The line containing "(1845.89 s to 1851.49 s)" marks the end; return exactly every line from the start of the records up to and including it, but no pictures.

**Material supplied:**
——

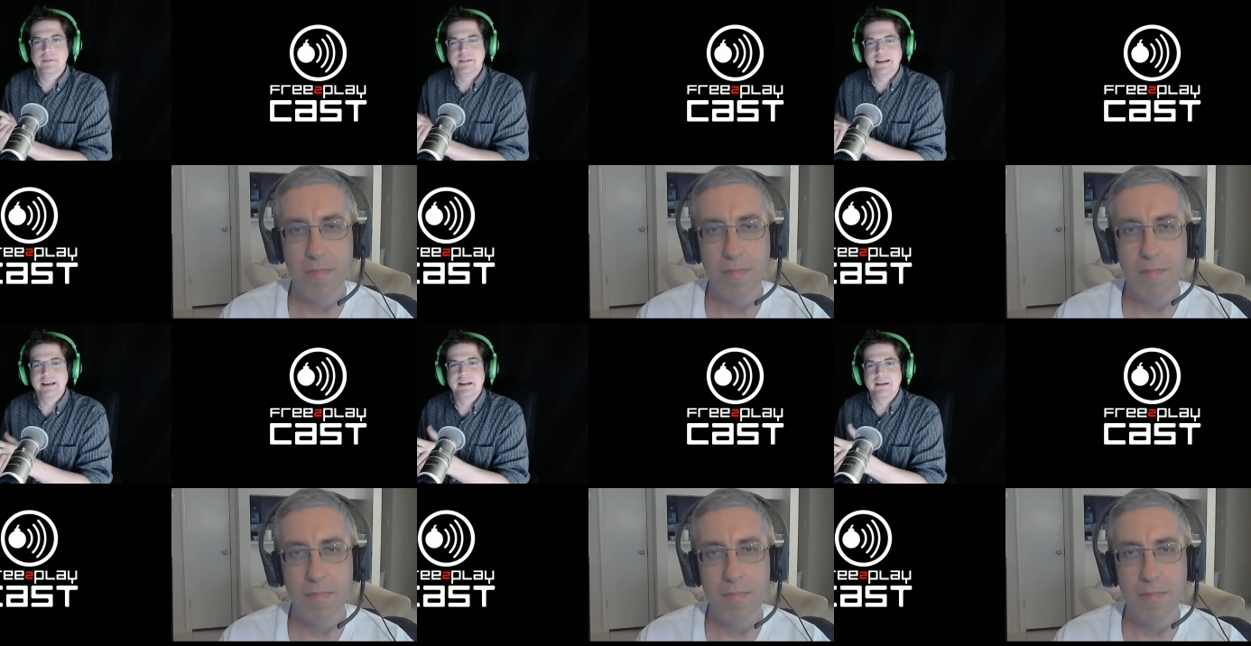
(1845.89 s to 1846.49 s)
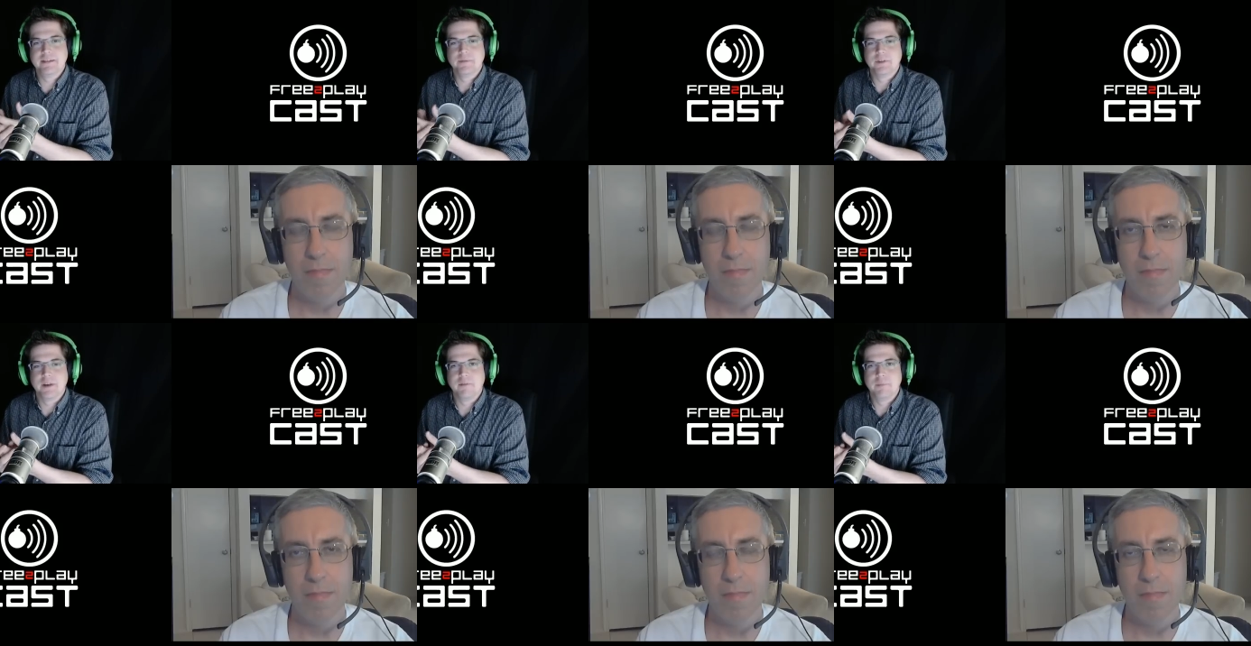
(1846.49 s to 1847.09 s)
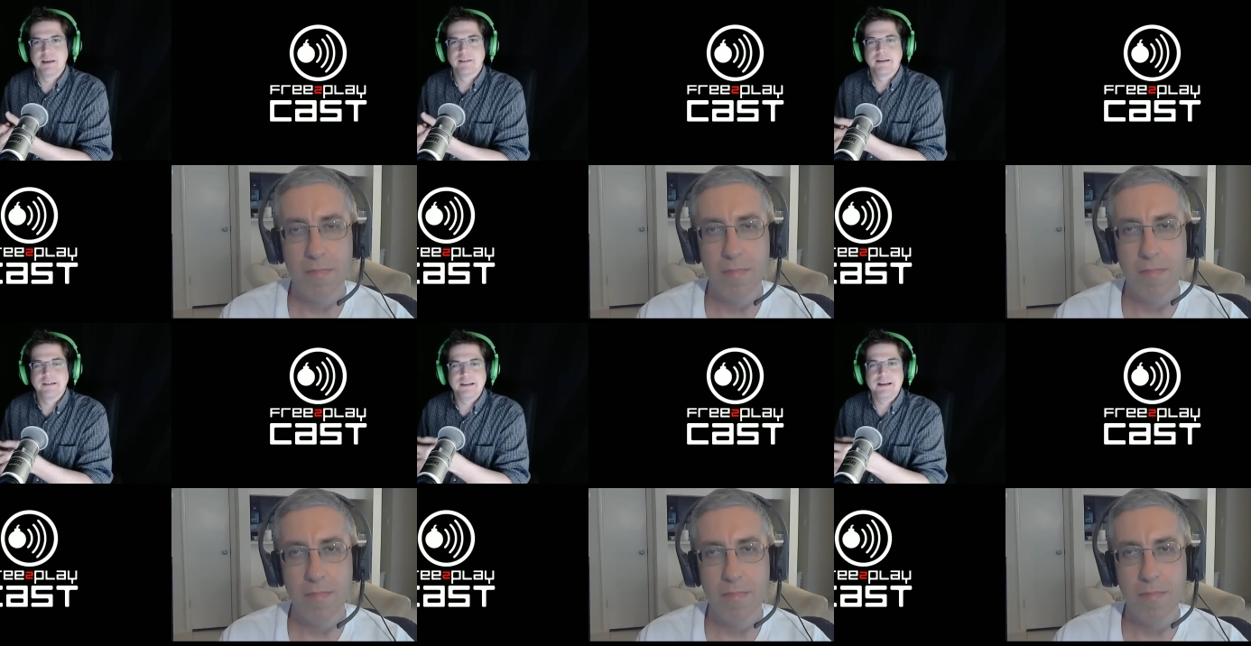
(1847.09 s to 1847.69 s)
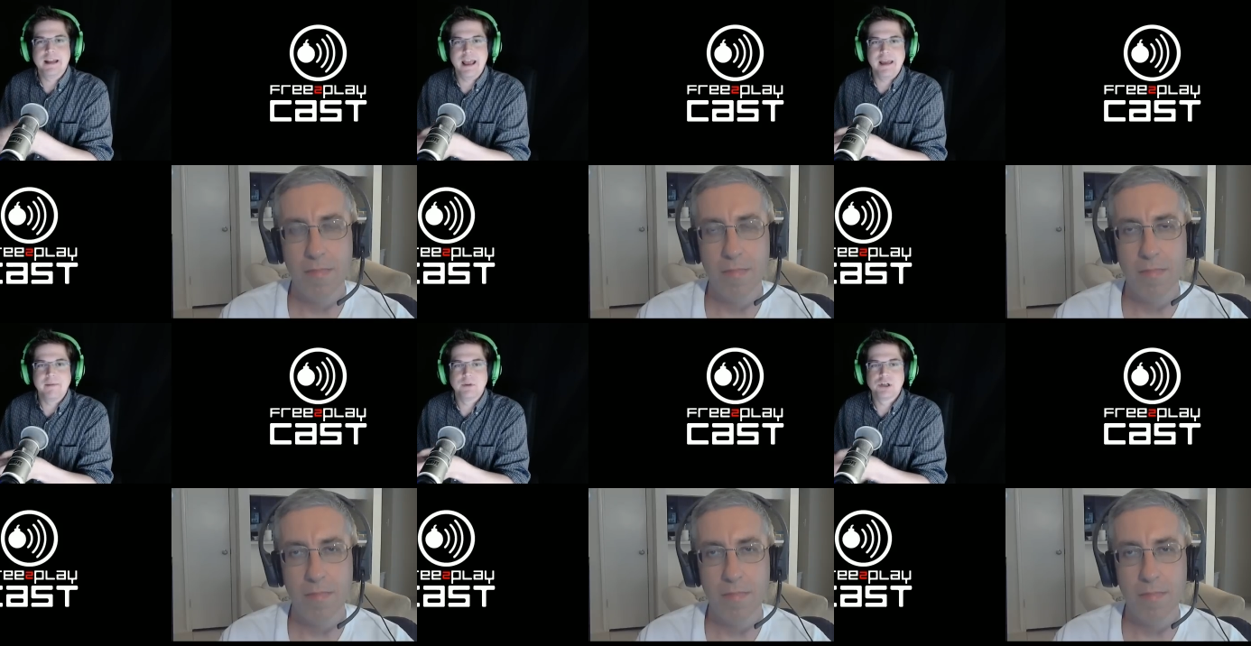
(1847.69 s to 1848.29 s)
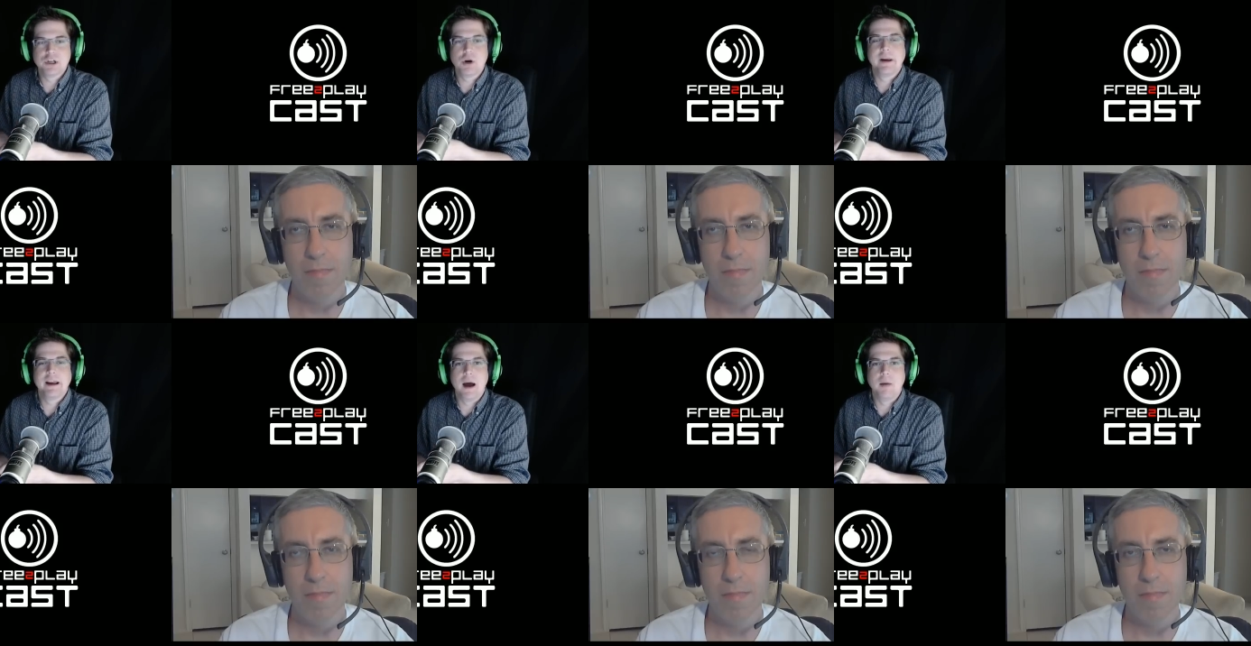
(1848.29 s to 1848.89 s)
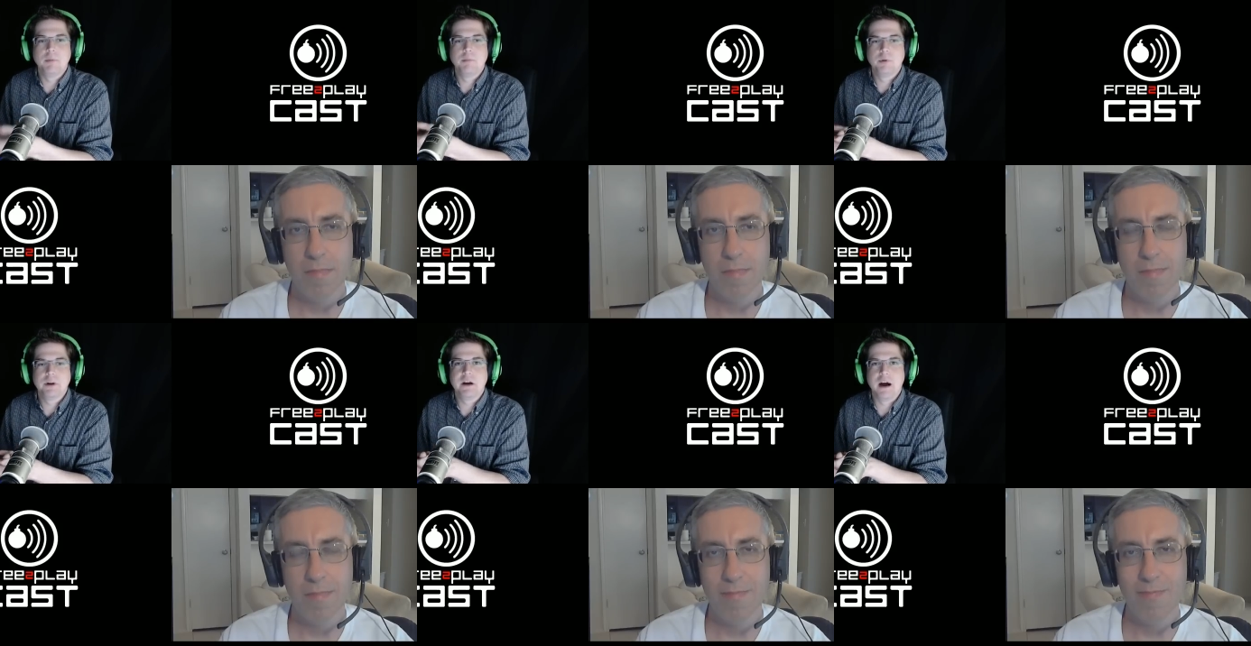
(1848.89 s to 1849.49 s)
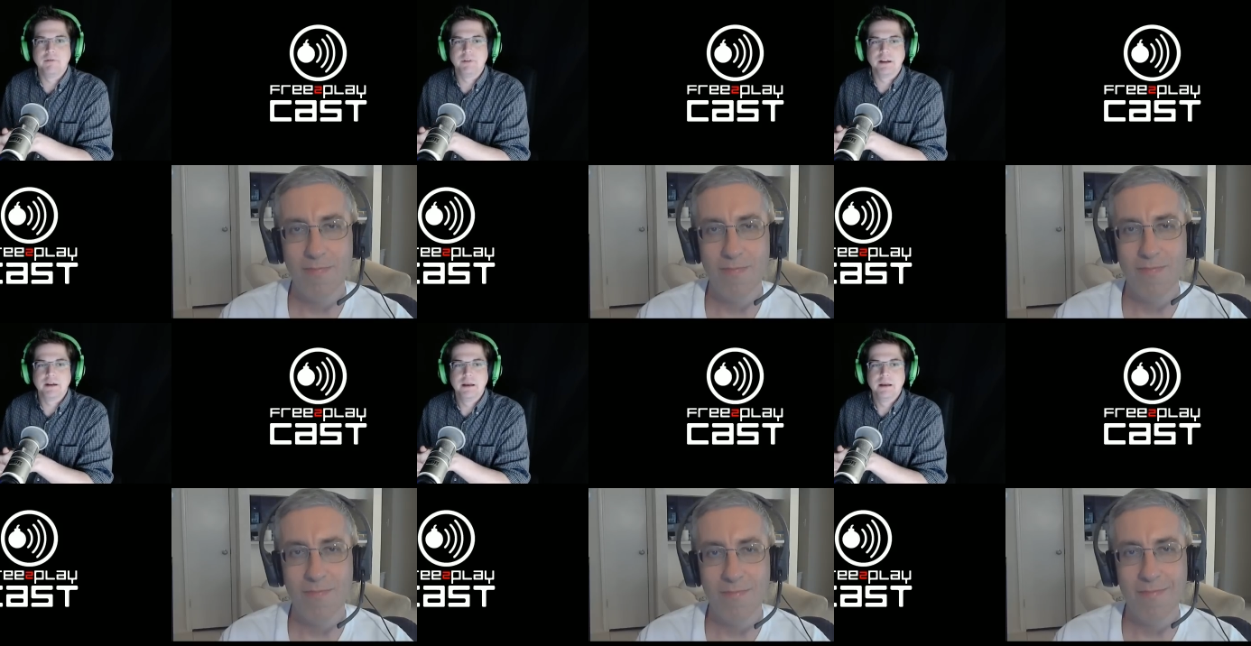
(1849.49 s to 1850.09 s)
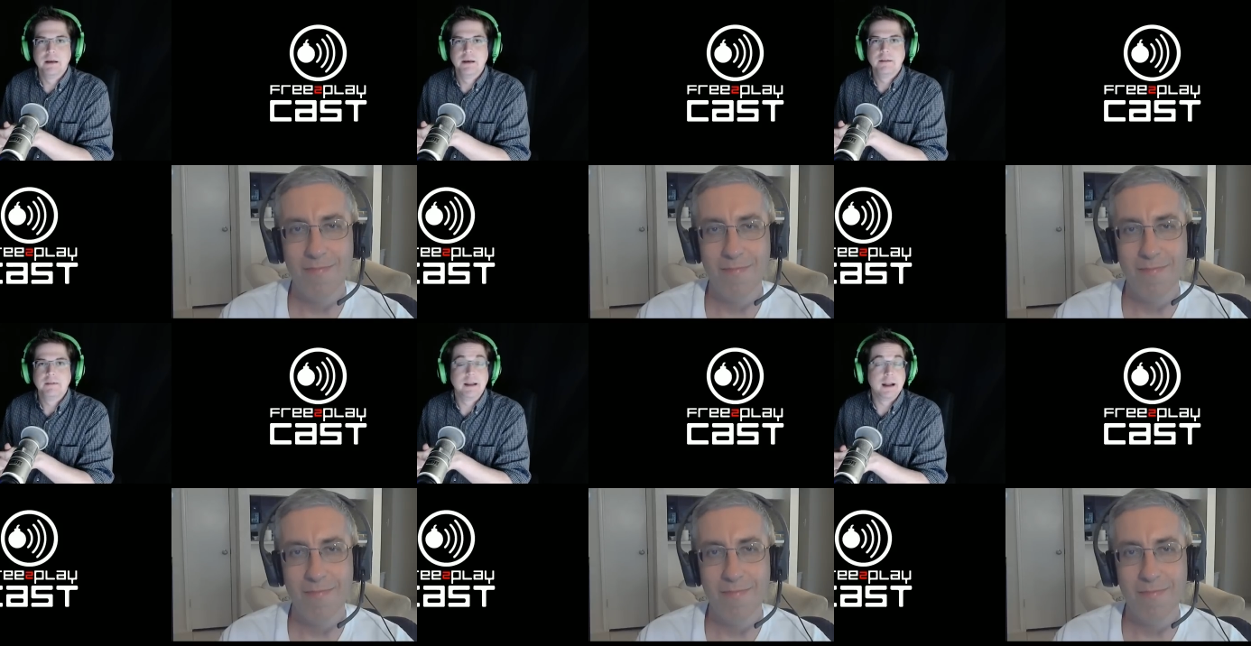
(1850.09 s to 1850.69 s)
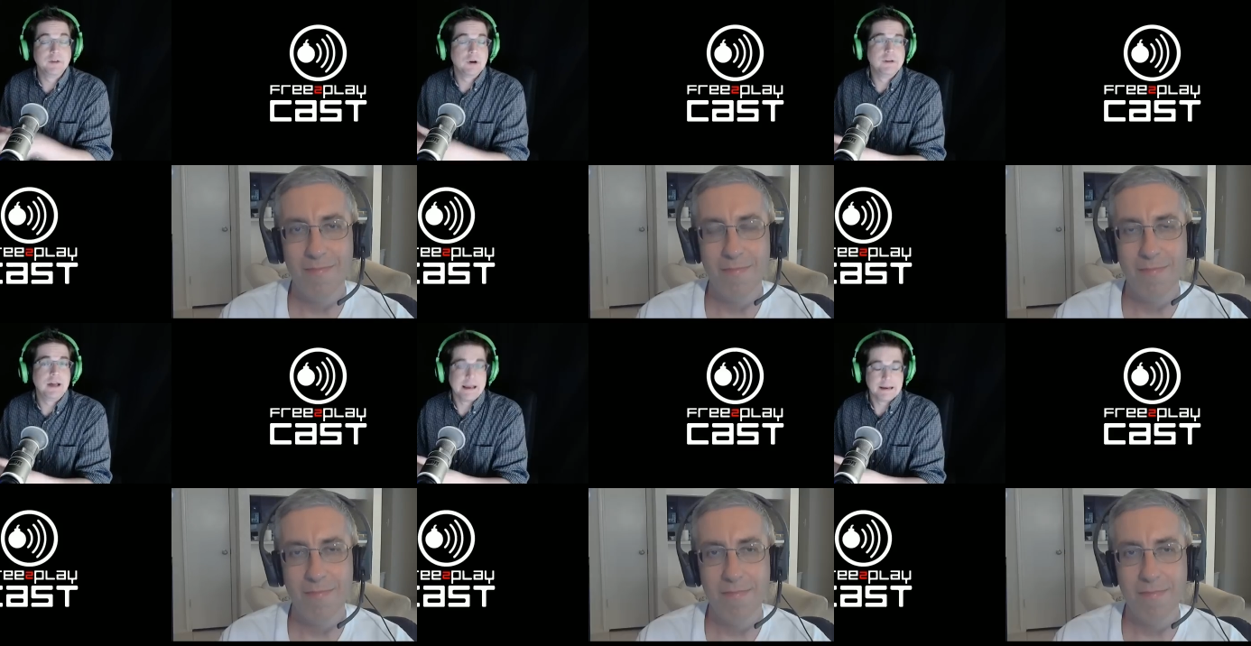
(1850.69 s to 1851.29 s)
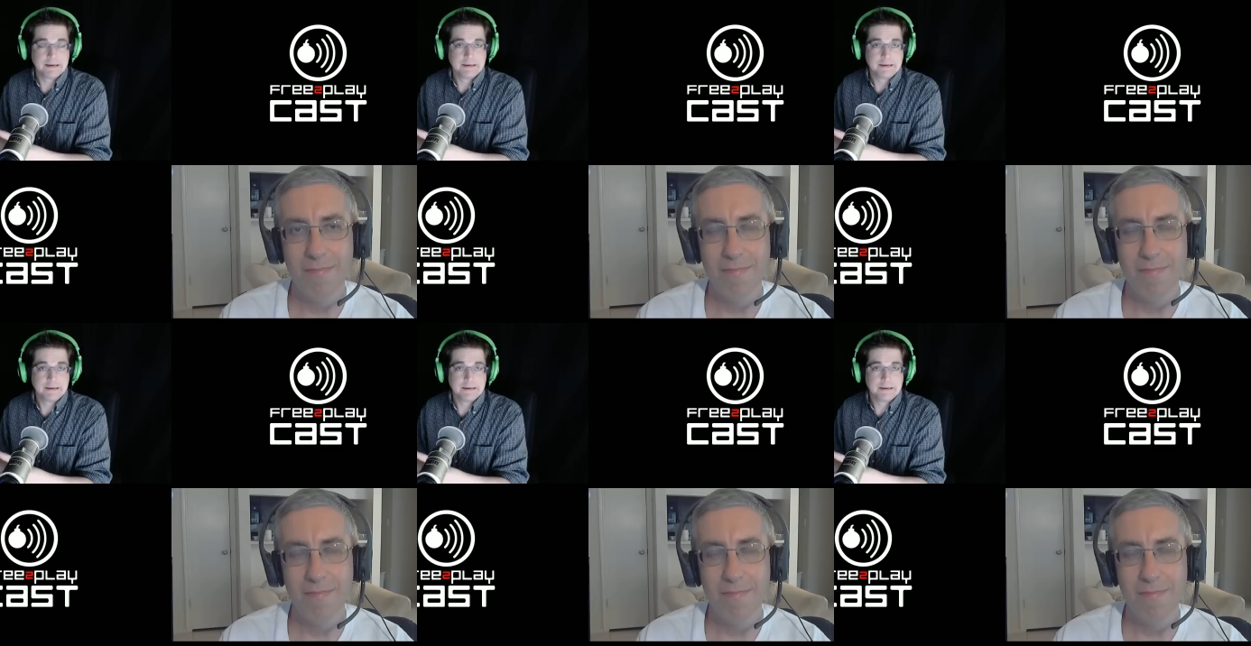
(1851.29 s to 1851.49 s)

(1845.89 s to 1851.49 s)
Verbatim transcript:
Speaker 1: digging into some stuff because I see a name showing up pretty often that I don't like.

——

**Result of the task:**
(1845.89 s to 1846.49 s)
(1846.49 s to 1847.09 s)
(1847.09 s to 1847.69 s)
(1847.69 s to 1848.29 s)
(1848.29 s to 1848.89 s)
(1848.89 s to 1849.49 s)
(1849.49 s to 1850.09 s)
(1850.09 s to 1850.69 s)
(1850.69 s to 1851.29 s)
(1851.29 s to 1851.49 s)

(1845.89 s to 1851.49 s)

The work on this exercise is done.